Idea for uni fees to be cut to £7,500 abandoned by the guy who came up with it
This bodes well
The idea for university fees to be cut to £7,500 a year has been abandoned by the man who proposed it.
Philip Augar, who produced a report for Theresa May’s government recommending tuition fees be cut to a lower level, now says “Covid-19-related disruption may now mean that such a fee cut would be too destabilising”.
Writing in the FT, former banker Augar instead suggests fees could be frozen for five years, and grants directed to students on “strategic subjects” like computer science, maths, or engineering.
Backed by Theresa May, the £7,500 university fees recommendation has all but disappeared from the radar under Boris Johnson’s government. Last week, the government said students should still expect to pay full fees next year even if courses are online.

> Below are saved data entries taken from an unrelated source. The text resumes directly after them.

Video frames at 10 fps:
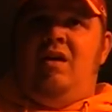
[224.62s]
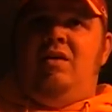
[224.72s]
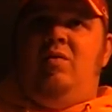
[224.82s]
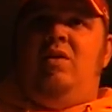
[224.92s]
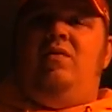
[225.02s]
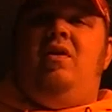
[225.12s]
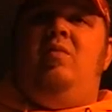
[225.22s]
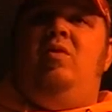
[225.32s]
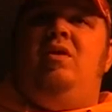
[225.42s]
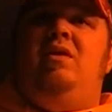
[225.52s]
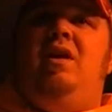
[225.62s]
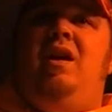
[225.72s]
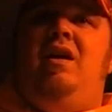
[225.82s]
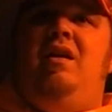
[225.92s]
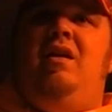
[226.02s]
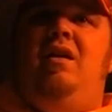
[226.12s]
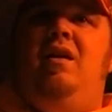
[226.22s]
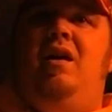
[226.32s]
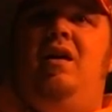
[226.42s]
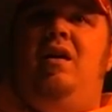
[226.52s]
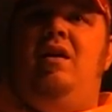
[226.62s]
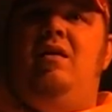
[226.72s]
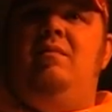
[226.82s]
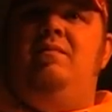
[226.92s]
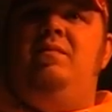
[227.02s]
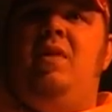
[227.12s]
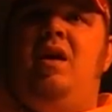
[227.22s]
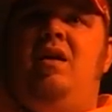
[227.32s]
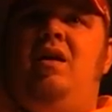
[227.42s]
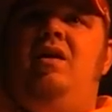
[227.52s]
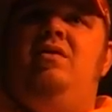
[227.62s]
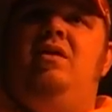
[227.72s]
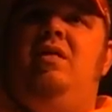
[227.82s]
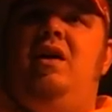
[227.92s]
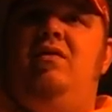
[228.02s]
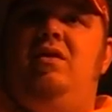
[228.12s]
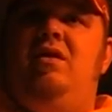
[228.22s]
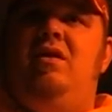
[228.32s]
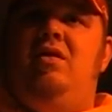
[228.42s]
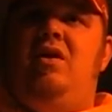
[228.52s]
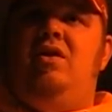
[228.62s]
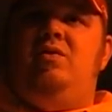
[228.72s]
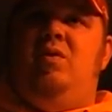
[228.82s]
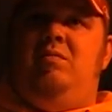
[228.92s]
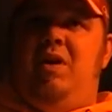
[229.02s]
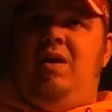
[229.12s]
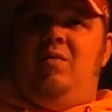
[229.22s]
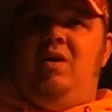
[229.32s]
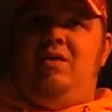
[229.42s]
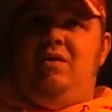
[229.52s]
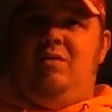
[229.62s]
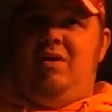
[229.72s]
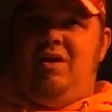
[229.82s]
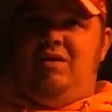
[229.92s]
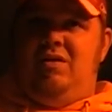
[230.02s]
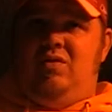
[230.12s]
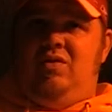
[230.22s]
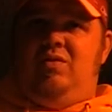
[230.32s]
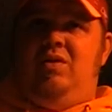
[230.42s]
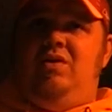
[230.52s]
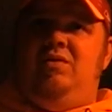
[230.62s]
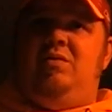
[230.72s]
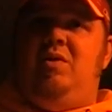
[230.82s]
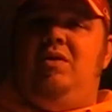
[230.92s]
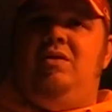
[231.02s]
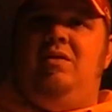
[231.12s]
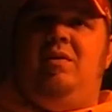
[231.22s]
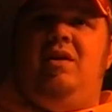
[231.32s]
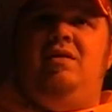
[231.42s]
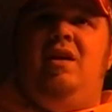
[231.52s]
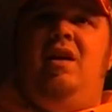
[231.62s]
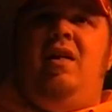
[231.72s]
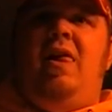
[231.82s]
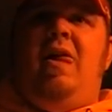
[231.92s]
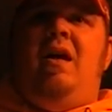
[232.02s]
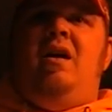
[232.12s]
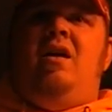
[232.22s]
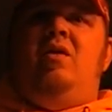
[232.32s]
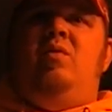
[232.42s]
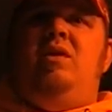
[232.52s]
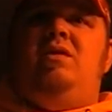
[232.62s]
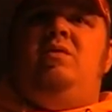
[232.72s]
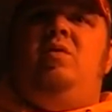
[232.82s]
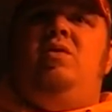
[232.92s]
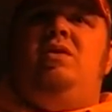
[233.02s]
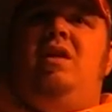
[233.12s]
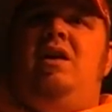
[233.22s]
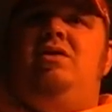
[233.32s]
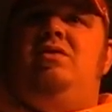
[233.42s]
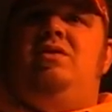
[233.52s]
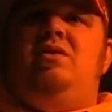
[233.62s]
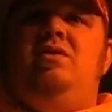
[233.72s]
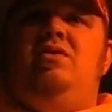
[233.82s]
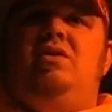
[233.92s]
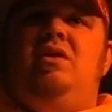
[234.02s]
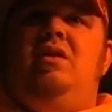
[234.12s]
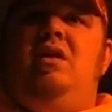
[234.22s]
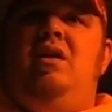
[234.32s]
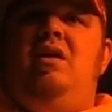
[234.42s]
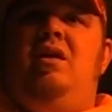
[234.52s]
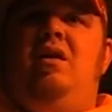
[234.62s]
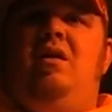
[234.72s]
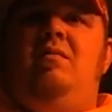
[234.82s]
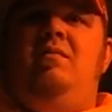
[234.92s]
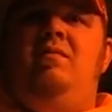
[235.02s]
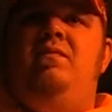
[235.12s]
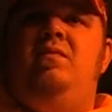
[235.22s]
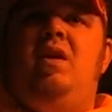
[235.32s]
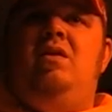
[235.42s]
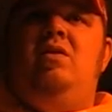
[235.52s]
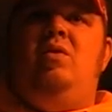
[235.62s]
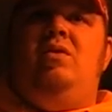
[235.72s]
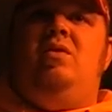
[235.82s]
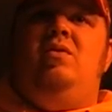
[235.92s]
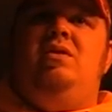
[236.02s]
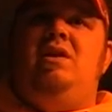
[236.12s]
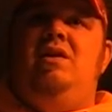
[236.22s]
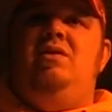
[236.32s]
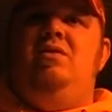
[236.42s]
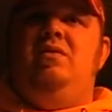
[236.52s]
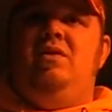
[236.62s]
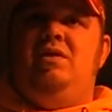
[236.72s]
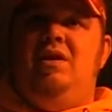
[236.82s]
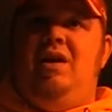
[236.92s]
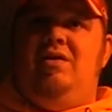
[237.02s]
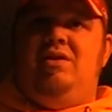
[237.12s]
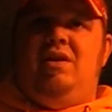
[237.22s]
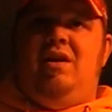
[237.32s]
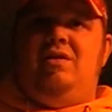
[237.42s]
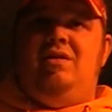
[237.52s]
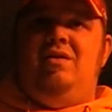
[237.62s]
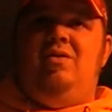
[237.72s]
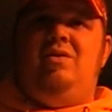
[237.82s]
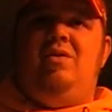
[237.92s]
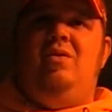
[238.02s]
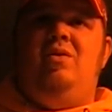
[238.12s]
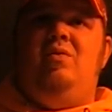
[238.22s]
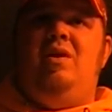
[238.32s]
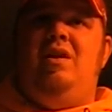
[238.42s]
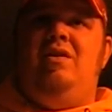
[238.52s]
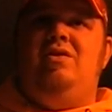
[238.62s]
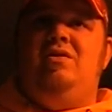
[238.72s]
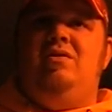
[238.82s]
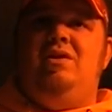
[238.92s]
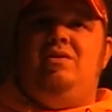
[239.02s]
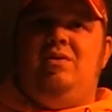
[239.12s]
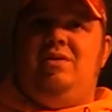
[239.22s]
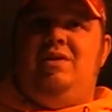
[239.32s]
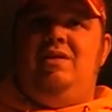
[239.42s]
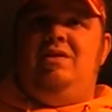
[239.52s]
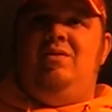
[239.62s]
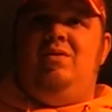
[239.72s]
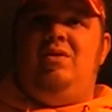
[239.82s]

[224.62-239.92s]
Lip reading: Their wind farm will contain either 11 large 1 megawatt turbines or 22 smaller turbines. Wind is the most logical solution to North Dakota State University energy costs. The North Dakota Wind Energy Resource states that North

Augar points out that the current system is designed so that some courses are, in effect, subsidised – the taxpayer picks up the cost of any debt written off after the 30 year threshold.
Humanities subjects, where graduates typically earn less and therefore pay back less of their loan before it is written off, effectively receive a higher subsidy.
One in five grads would have been better off if they hadn’t gone to uni, Augar notes.
Alternatively, he suggests that some courses could introduce number camps, or universities could receive incentives for investing in “priority” subjects.
Universities have found themselves in a precarious position during the current crisis. York and Cardiff have both warned staff of losses in the region of £100 million, whilst an expected exodus of international students has rung alarm bells for unis who rely on them for as much as a quarter of their income.
Amid this, universities are looking to secure their fees income. A support package for universities announced last week includes £2.6bn of tuition being made available to unis earlier than usual, in a bid to keep them afloat.